_REQUIRED WORK_
Whatever lies between the line with "[00:14:43.11]" and the end of the data, both included, must be copied exactly and without pictures.

Extracted data entries
--- --- ---

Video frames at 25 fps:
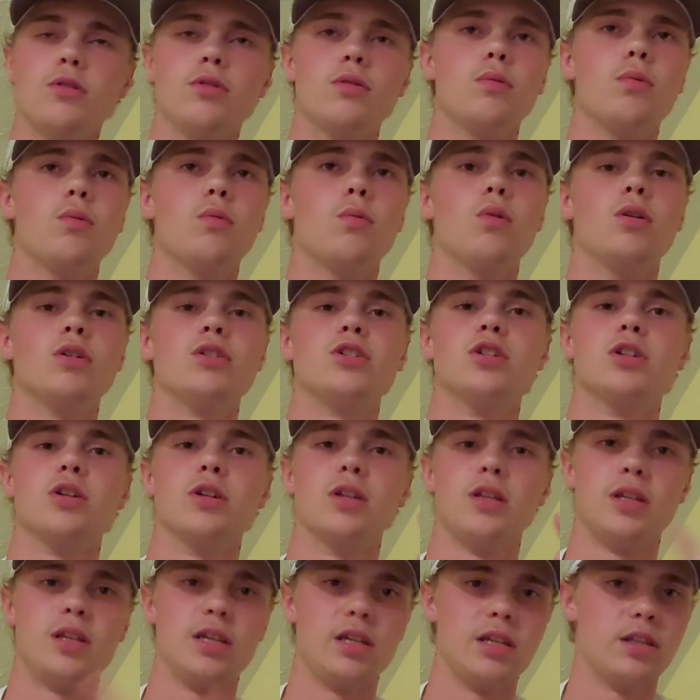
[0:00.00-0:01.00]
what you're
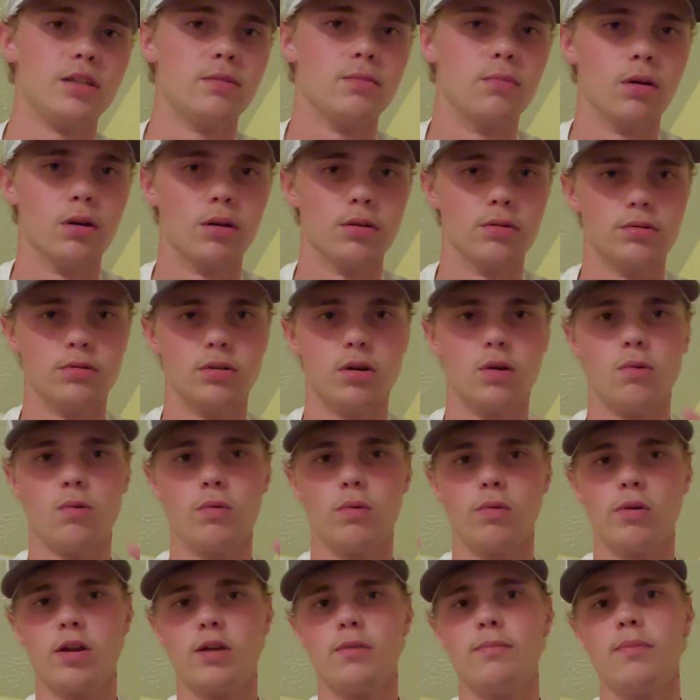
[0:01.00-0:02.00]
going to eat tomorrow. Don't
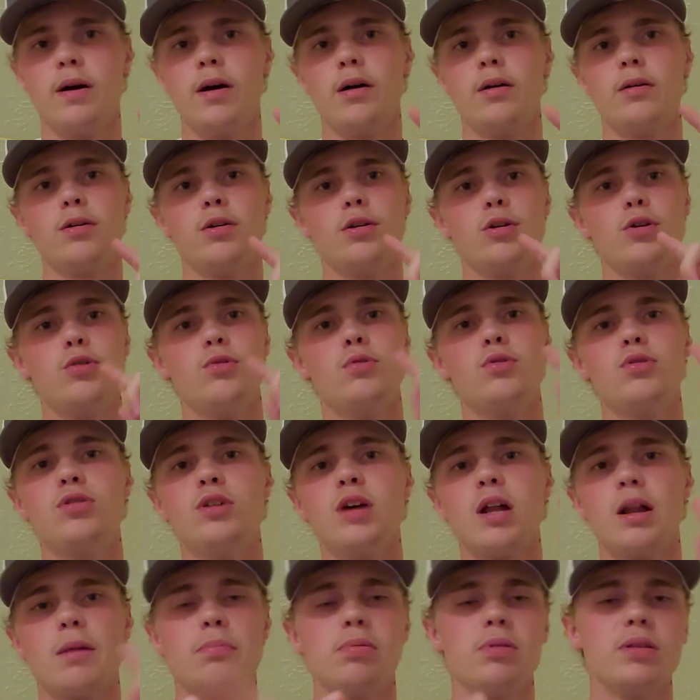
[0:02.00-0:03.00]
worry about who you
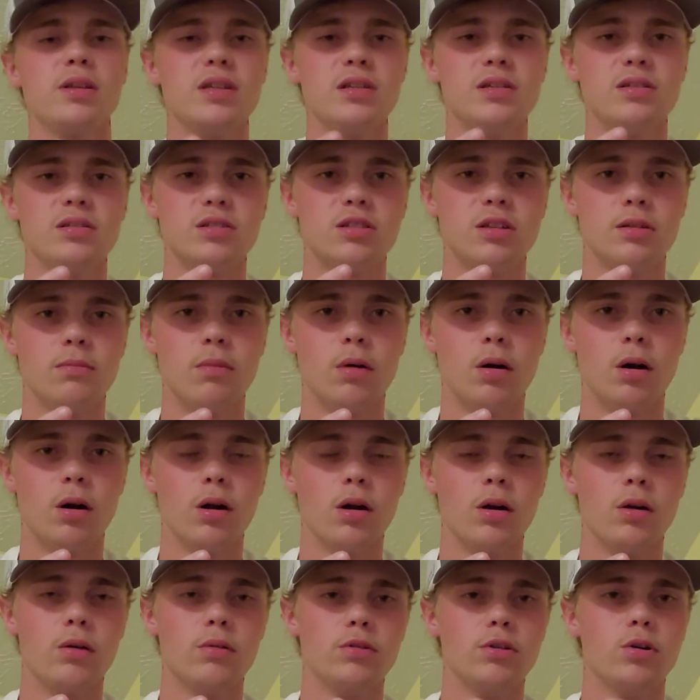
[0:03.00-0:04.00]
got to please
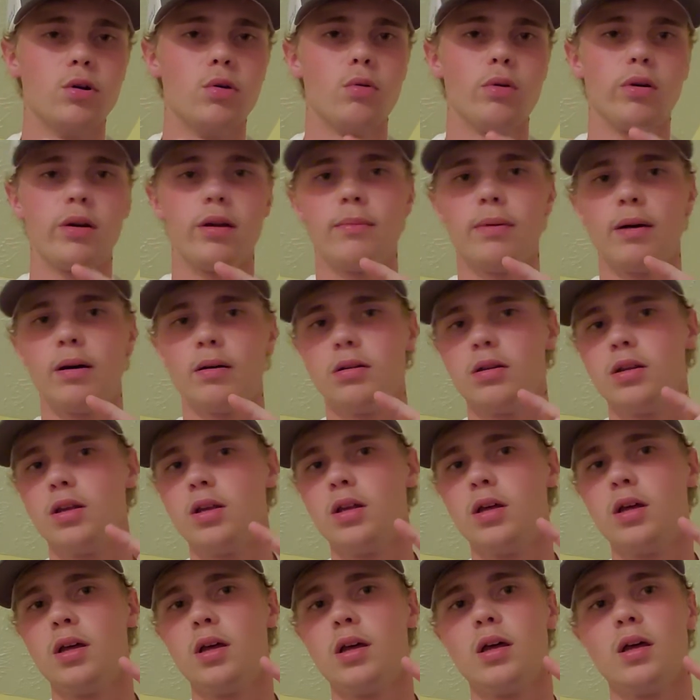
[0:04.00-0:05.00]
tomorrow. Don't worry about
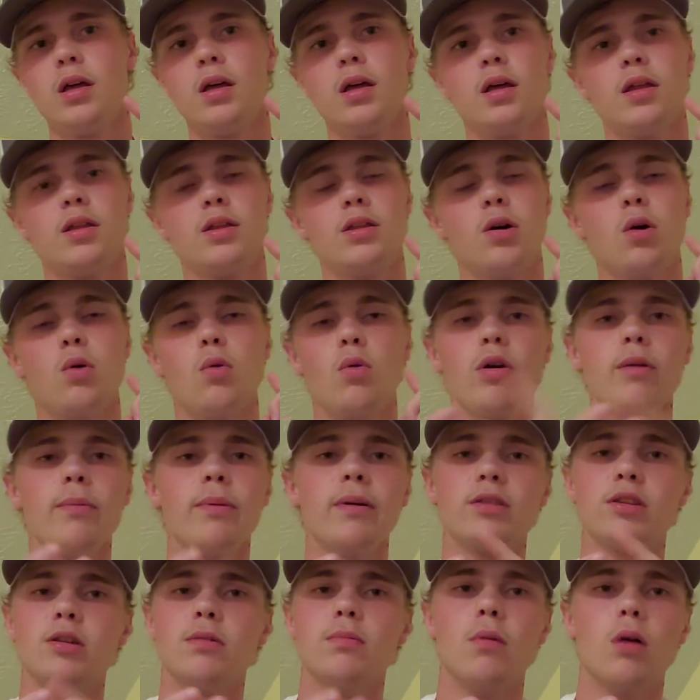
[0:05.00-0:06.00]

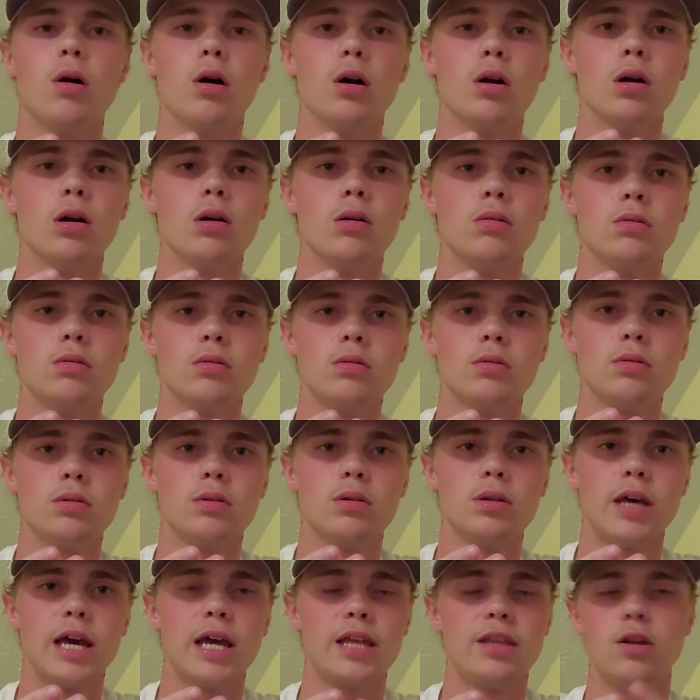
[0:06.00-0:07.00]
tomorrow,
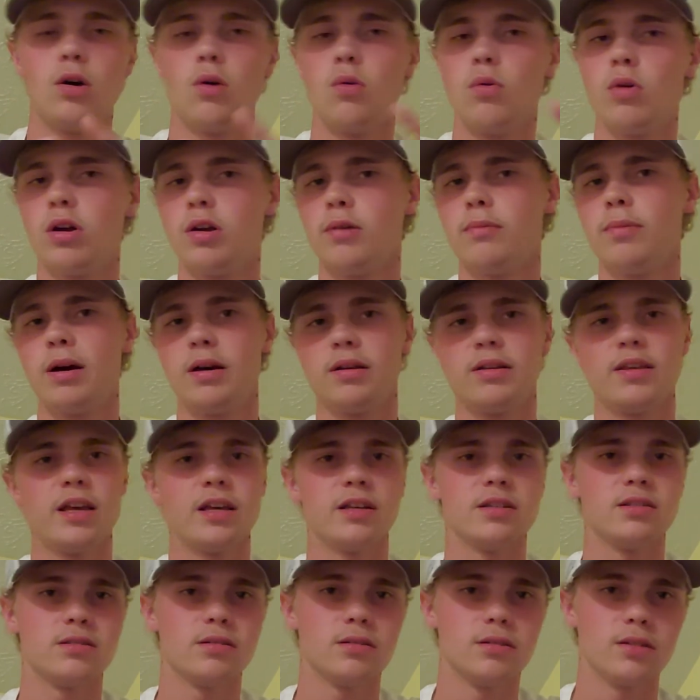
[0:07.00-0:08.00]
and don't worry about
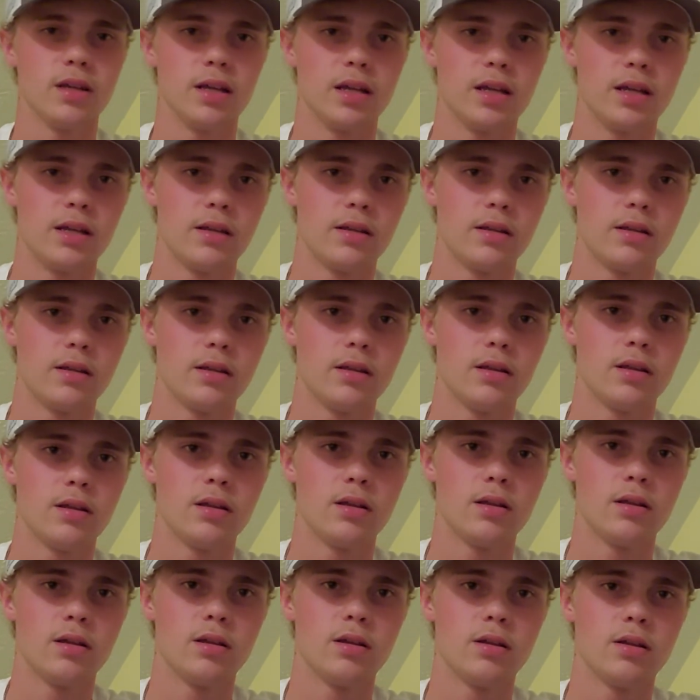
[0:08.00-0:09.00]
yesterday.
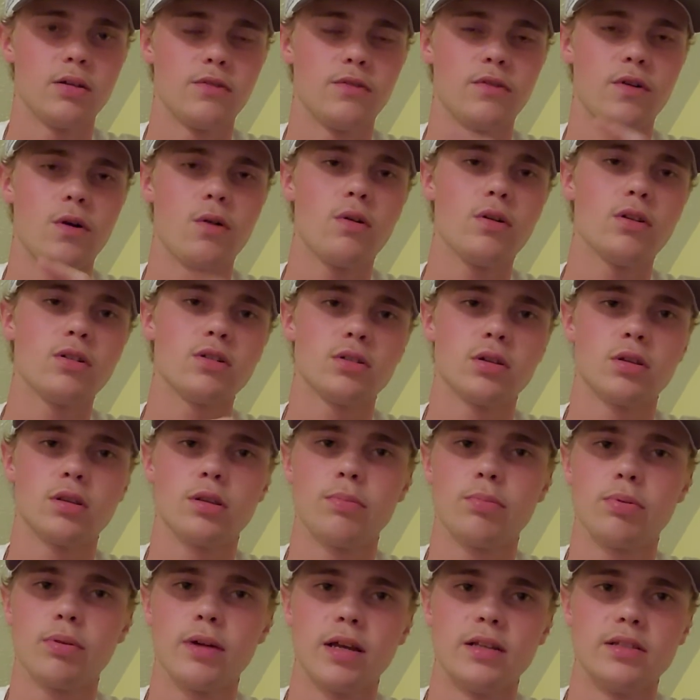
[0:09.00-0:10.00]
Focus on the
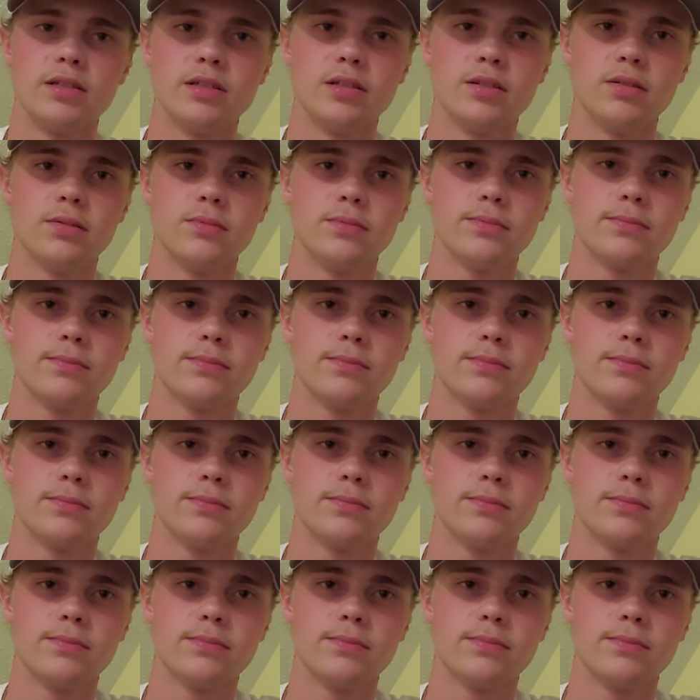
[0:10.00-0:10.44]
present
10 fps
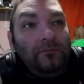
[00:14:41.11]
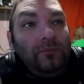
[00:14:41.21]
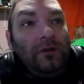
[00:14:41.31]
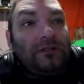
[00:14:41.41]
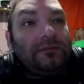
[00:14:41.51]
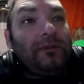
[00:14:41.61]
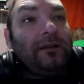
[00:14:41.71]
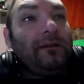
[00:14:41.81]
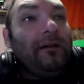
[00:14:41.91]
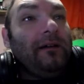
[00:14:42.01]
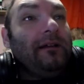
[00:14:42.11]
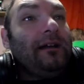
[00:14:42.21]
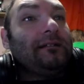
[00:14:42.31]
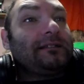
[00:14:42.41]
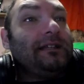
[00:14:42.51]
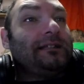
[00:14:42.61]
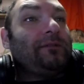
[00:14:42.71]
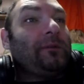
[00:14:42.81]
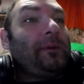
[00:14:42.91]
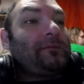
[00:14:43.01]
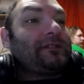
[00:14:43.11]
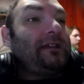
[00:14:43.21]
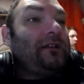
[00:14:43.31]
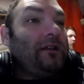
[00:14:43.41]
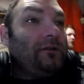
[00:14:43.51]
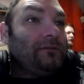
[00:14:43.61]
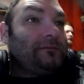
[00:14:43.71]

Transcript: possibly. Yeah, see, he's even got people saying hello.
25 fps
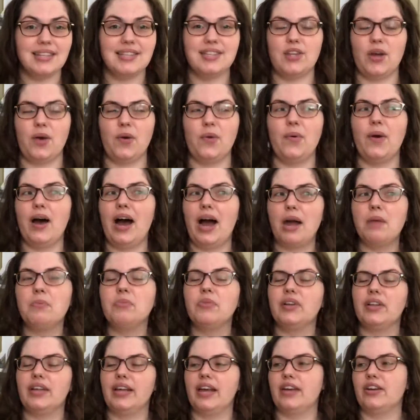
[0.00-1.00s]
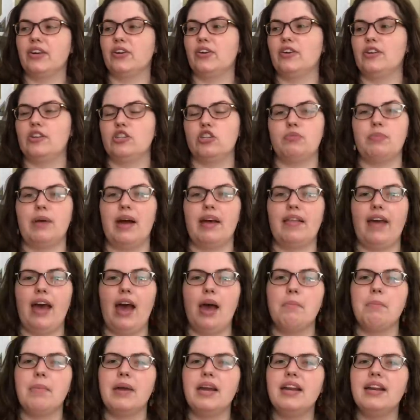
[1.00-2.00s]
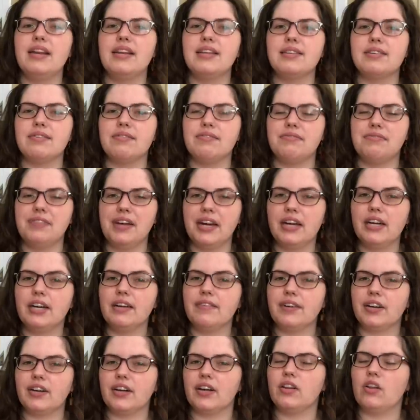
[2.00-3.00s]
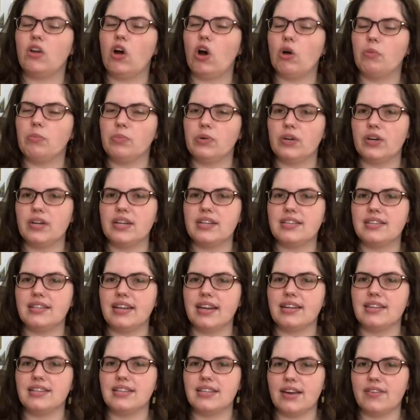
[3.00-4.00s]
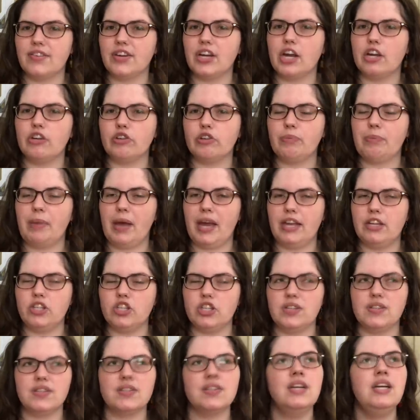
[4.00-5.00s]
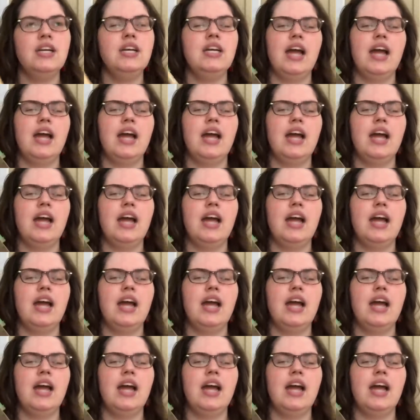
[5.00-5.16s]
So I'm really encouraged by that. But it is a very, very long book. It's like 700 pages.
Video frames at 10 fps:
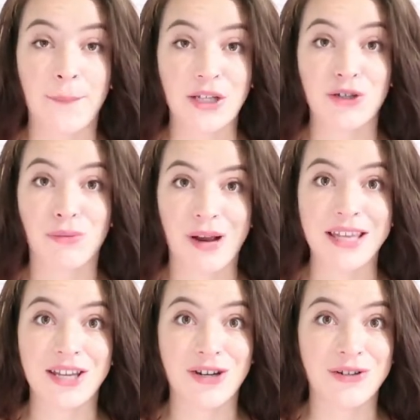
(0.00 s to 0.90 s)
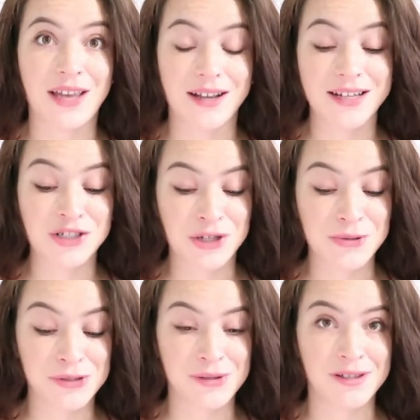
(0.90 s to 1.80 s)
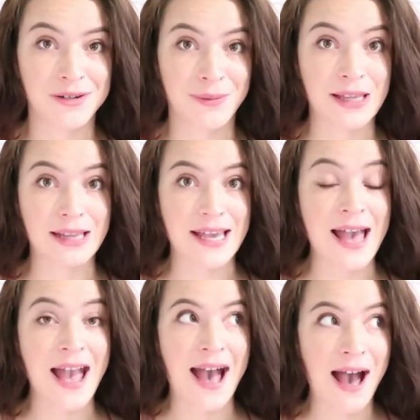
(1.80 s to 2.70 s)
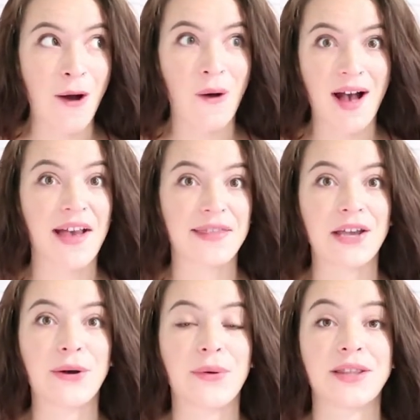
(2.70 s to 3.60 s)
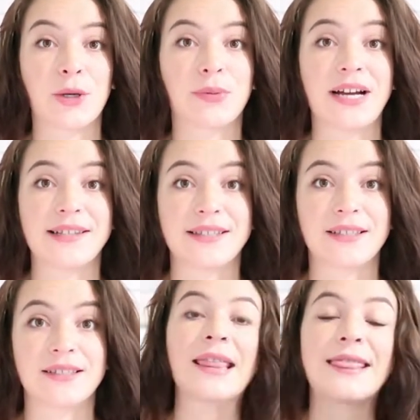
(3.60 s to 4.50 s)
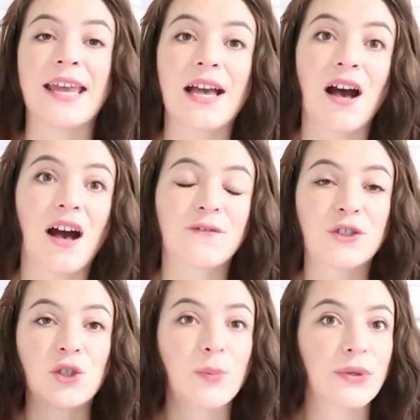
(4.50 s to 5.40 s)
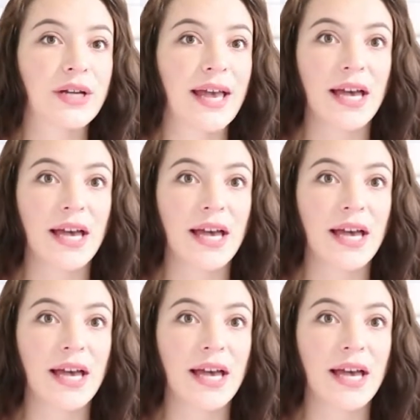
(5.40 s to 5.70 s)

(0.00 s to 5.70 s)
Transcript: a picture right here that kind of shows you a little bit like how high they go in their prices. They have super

--- --- ---

_TASK OUTPUT_
[00:14:43.11]
[00:14:43.21]
[00:14:43.31]
[00:14:43.41]
[00:14:43.51]
[00:14:43.61]
[00:14:43.71]

Transcript: possibly. Yeah, see, he's even got people saying hello.
25 fps
[0.00-1.00s]
[1.00-2.00s]
[2.00-3.00s]
[3.00-4.00s]
[4.00-5.00s]
[5.00-5.16s]
So I'm really encouraged by that. But it is a very, very long book. It's like 700 pages.
Video frames at 10 fps:
(0.00 s to 0.90 s)
(0.90 s to 1.80 s)
(1.80 s to 2.70 s)
(2.70 s to 3.60 s)
(3.60 s to 4.50 s)
(4.50 s to 5.40 s)
(5.40 s to 5.70 s)

(0.00 s to 5.70 s)
Transcript: a picture right here that kind of shows you a little bit like how high they go in their prices. They have super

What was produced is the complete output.